Yasutoshi Nishimura, the minister in charge of economic and fiscal policy as well as Japan’s coronavirus response, apologized Tuesday for saying the government would pressure banks to rein in restaurants that are flouting guidelines over the sale of alcohol amid a COVID-19 state of emergency. He has faced growing calls for him to quit over the remark.
Nishimura first revealed the policy last Thursday, shortly after Prime Minister Yoshihide Suga announced that Tokyo would be placed under a state of emergency starting Monday this week. He retracted the remark the following day amid mounting criticism that it amounted to an abuse of power.
Nonetheless, criticism continued to build — not only from the financial industry, liquor retailers and restaurants, but also from his own ruling Liberal Democratic Party, with law scholars saying Nishimura’s request was likely “illegal.” Some opposition parties such as the Constitutional Democratic Party of Japan have called for his immediate resignation.
His apology comes as some LDP lawmakers have reportedly been calling for a Cabinet reshuffle to bolster the flagging approval ratings of the Suga administration.
“I deeply regret that I have caused anxiety among people in the restaurant industry,” Nishimura told reporters after a Cabinet meeting Tuesday.

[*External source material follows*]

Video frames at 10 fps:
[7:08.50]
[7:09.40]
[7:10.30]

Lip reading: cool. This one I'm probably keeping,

But he has not retracted another request that has also invited opposition — that liquor retailers halt alcohol sales to restaurants that continue to serve alcohol against the rules.

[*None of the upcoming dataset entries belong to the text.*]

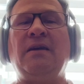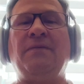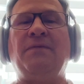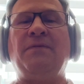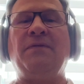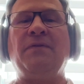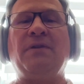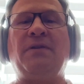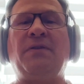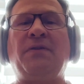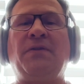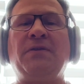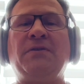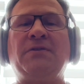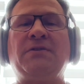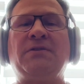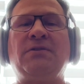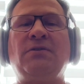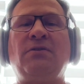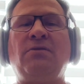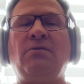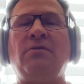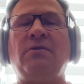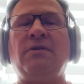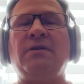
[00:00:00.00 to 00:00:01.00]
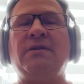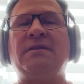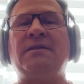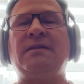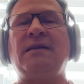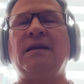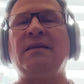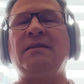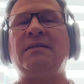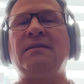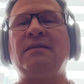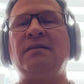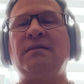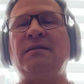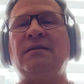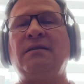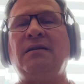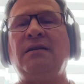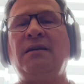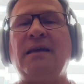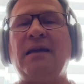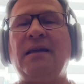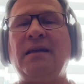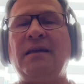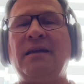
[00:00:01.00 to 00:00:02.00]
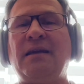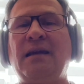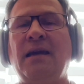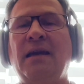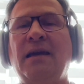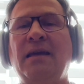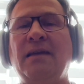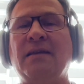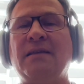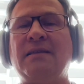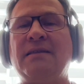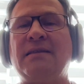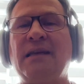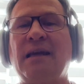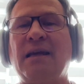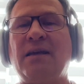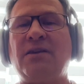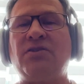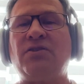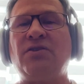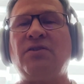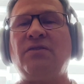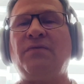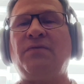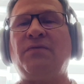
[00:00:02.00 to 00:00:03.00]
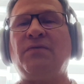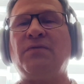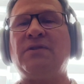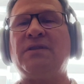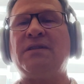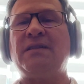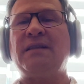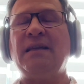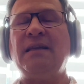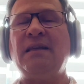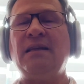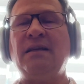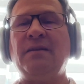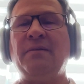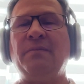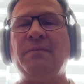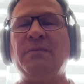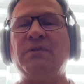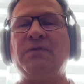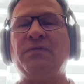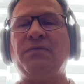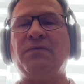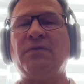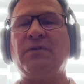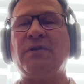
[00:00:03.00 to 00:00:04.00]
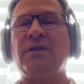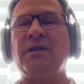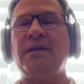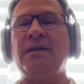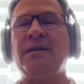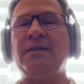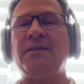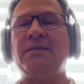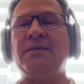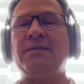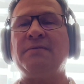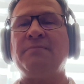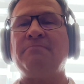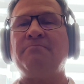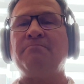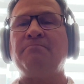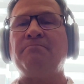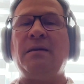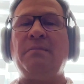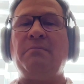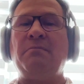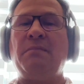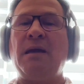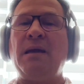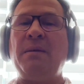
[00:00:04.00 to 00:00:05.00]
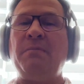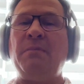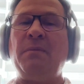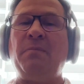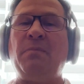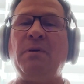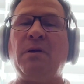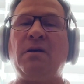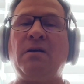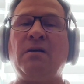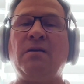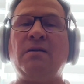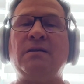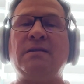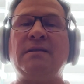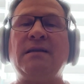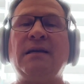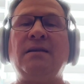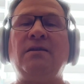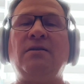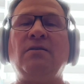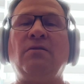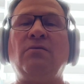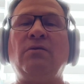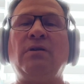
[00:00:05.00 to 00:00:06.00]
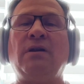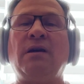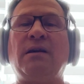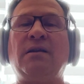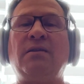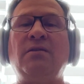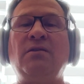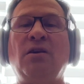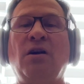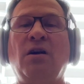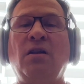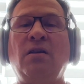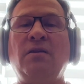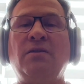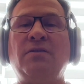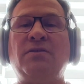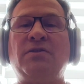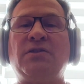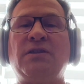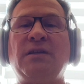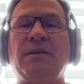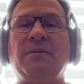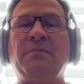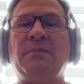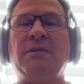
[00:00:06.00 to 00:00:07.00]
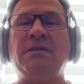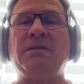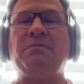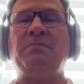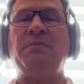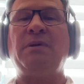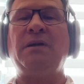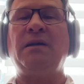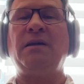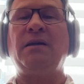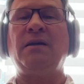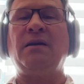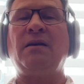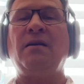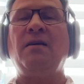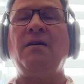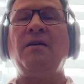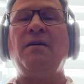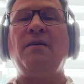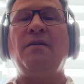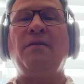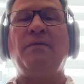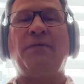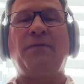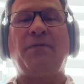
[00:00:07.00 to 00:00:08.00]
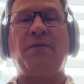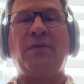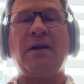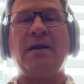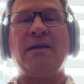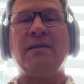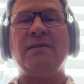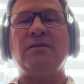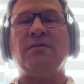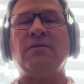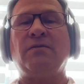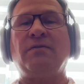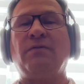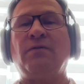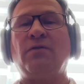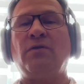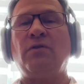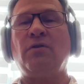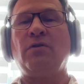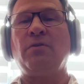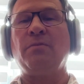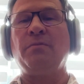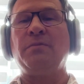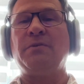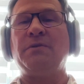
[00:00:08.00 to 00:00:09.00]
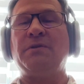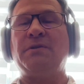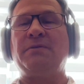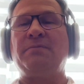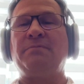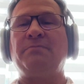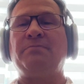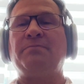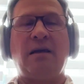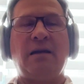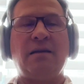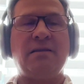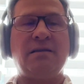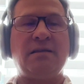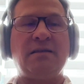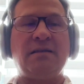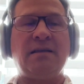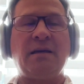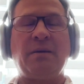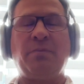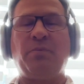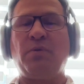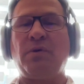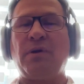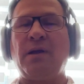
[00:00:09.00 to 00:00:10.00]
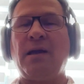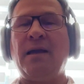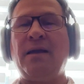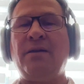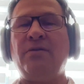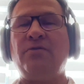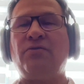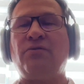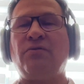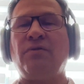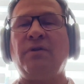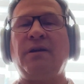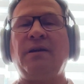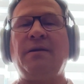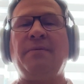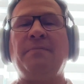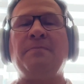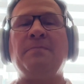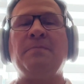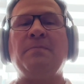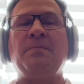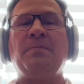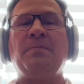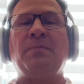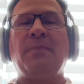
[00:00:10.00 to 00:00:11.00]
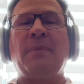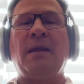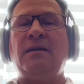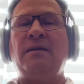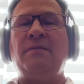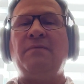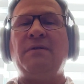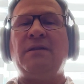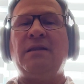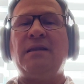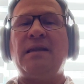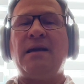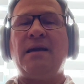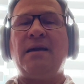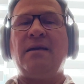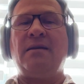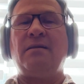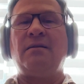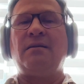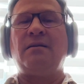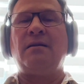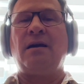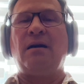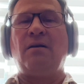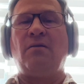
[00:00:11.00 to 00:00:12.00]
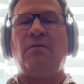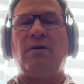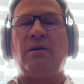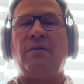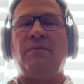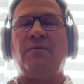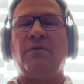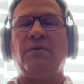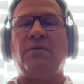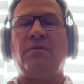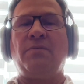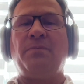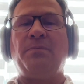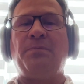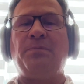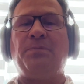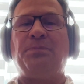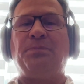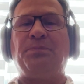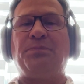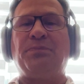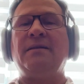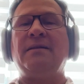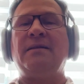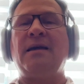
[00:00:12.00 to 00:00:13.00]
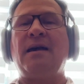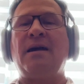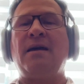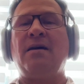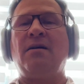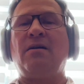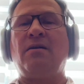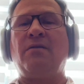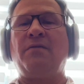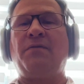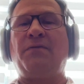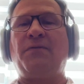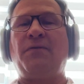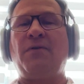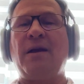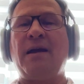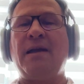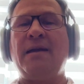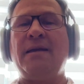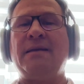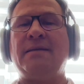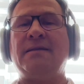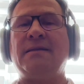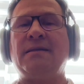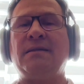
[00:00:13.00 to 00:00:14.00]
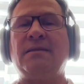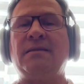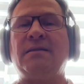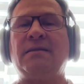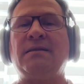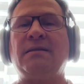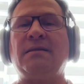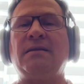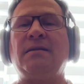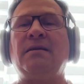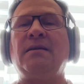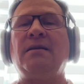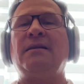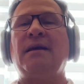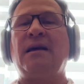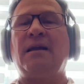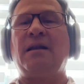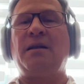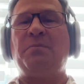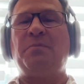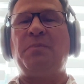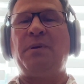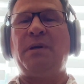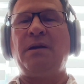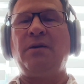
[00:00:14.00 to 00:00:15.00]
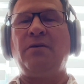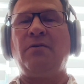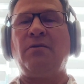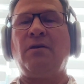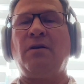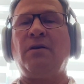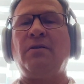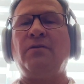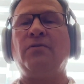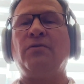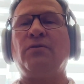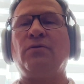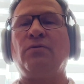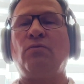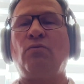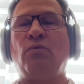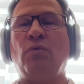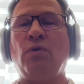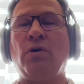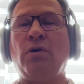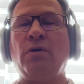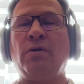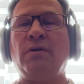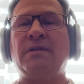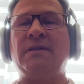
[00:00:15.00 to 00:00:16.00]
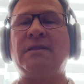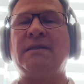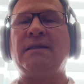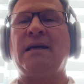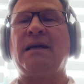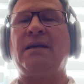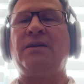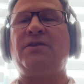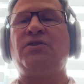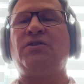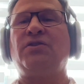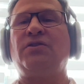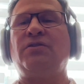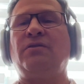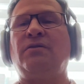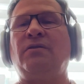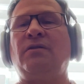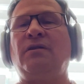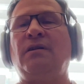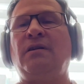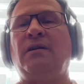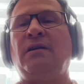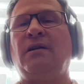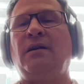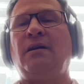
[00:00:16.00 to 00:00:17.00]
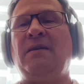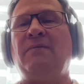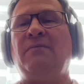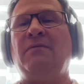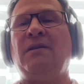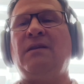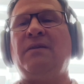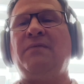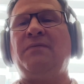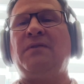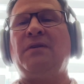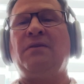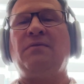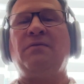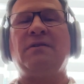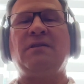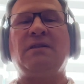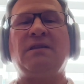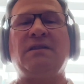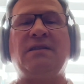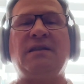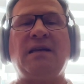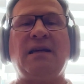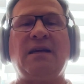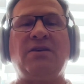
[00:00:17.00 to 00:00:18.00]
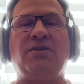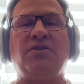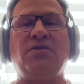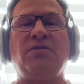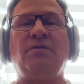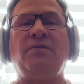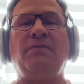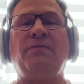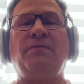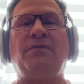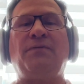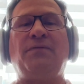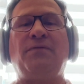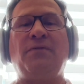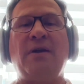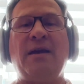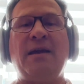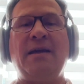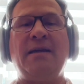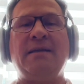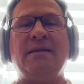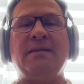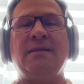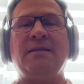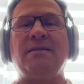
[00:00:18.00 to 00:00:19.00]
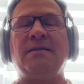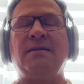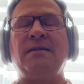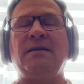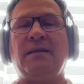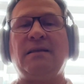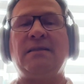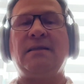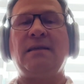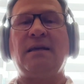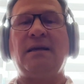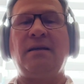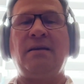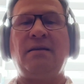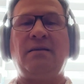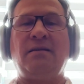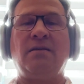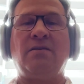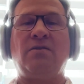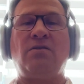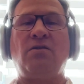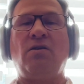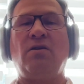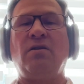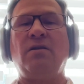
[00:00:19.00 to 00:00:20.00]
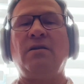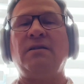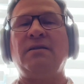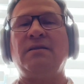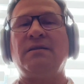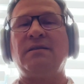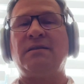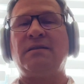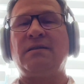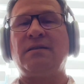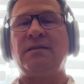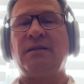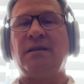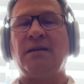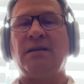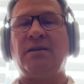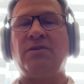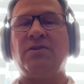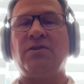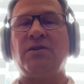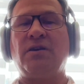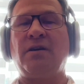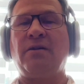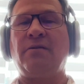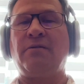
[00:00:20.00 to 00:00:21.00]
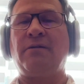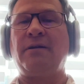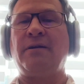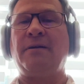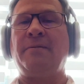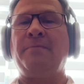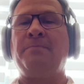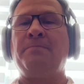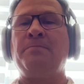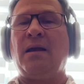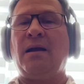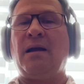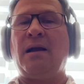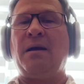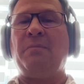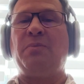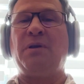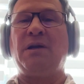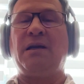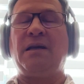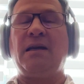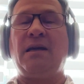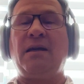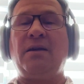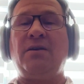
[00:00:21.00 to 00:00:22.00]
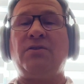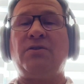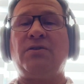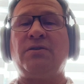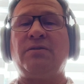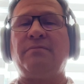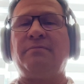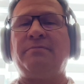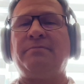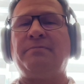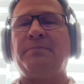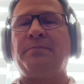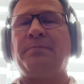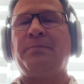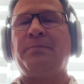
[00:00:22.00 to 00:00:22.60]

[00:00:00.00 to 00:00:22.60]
if a thesaurus doesn't dedicate a section for synonyms for these, it may be because they don't acknowledge them as being phrasal verbs as a separate entry. Even then, however, they are phrases that appear under words section, even if there is a section phrases, let's say in the Collins dictionary application.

Nishimura has said that pressure is needed to ensure cooperation in the government’s attempts to rein in the spread of the coronavirus. But some of those defying the rule on alcohol sales are being forced to do so to keep their already battered businesses from collapsing due to a delay in coronavirus-linked payouts from prefectural governments.
Nishimura said the central government would start making advance payments of ¥40,000 per day if the establishments signed a pledge to comply with the rules restricting liquor sales at a future date, in contrast with financial assistance that has been given for past compliance.
Angered by the policy, All Japan Liquor Merchants Association Chairman Kiyotaka Yoshida has submitted a letter of opposition to Nishimura and other senior government officials.
“Refusing orders from customers that continue to provide alcoholic drinks could damage the relationships of trust built over many years,” he wrote, adding that many of the member retailers have voiced concerns that they would lose their businesses altogether if they comply with such requests.
Yoshida also paid a visit to Hakubun Shimomura, the LDP’s policy research council chief, on Monday to convey the industry’s strong opposition.
The wider Suga administration may also come under pressure, as Nishimura said that the Cabinet Secretariat had discussed the government’s request that financial institutions put pressure on noncompliant restaurants with the Finance Ministry, economy ministry and the Financial Services Agency (FSA), which oversee banks, before announcing the policy.
Nishimura said Tuesday that, following the criticism, the government was considering what to do about the halt on alcohol sales, although he did not elaborate on what a new plan might look like. Asked whether he should resign, he just said he would do his best to contain the spread of the coronavirus.
Constitutional law scholars such as Hiroshi Otsu, a professor of law at Meiji University, say the government requests are likely against the law, as Japan’s COVID-19 special measures law only allows prefectural governors to enforce fines or other measures.
“In the sense that this marks a virtual coercion without any basis in concrete laws, it’s clear that it’s highly likely to be illegal,” he said.
Similarly, the request to the financial industry from the Cabinet Secretariat, which coordinates policies between various ministries and agencies such as the FSA, is also likely to be illegal, he said.
“I should say that Nishimura’s actions … would shake the foundation of the rule of law,” Otsu said.